**Exercise aim**
Set every entry down again exactly, excluding any pictures.

**Information supplied**

[Start of Attachment]

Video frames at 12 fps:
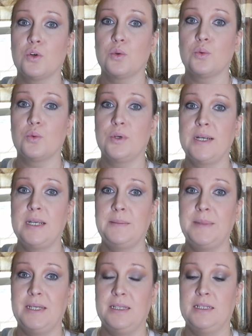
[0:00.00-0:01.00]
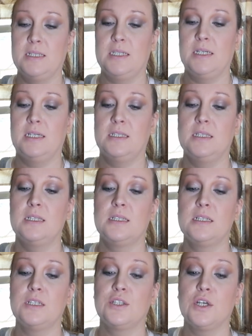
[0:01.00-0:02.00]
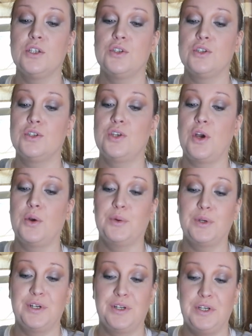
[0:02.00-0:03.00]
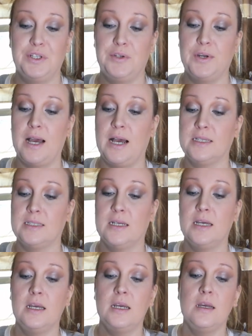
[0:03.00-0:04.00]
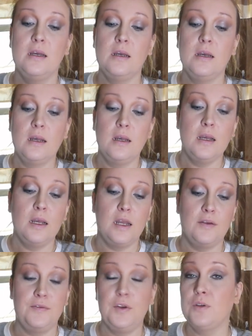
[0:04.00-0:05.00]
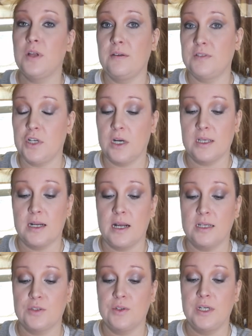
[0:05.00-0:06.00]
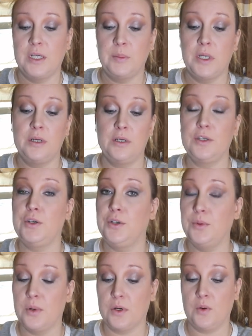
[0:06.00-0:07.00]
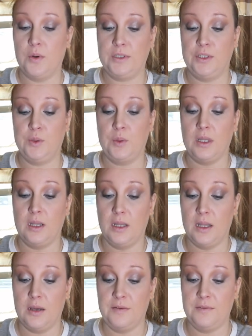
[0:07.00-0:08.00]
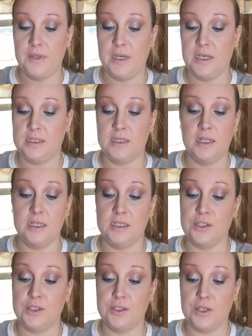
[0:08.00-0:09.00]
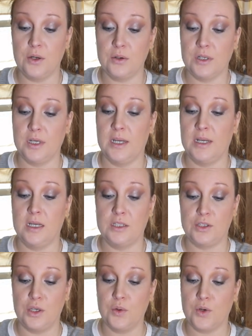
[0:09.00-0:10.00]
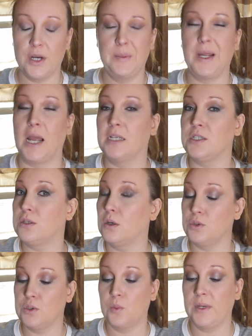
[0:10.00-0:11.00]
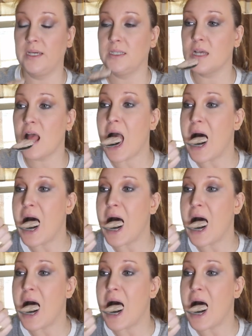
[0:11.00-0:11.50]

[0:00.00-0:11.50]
creamy this is. This is so good, you guys. If you love chocolate ice cream, you are going to love this. It is so good, so creamy, and so sweet.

[End of Attachment]

**Response**
Video frames at 12 fps:
[0:00.00-0:01.00]
[0:01.00-0:02.00]
[0:02.00-0:03.00]
[0:03.00-0:04.00]
[0:04.00-0:05.00]
[0:05.00-0:06.00]
[0:06.00-0:07.00]
[0:07.00-0:08.00]
[0:08.00-0:09.00]
[0:09.00-0:10.00]
[0:10.00-0:11.00]
[0:11.00-0:11.50]

[0:00.00-0:11.50]
creamy this is. This is so good, you guys. If you love chocolate ice cream, you are going to love this. It is so good, so creamy, and so sweet.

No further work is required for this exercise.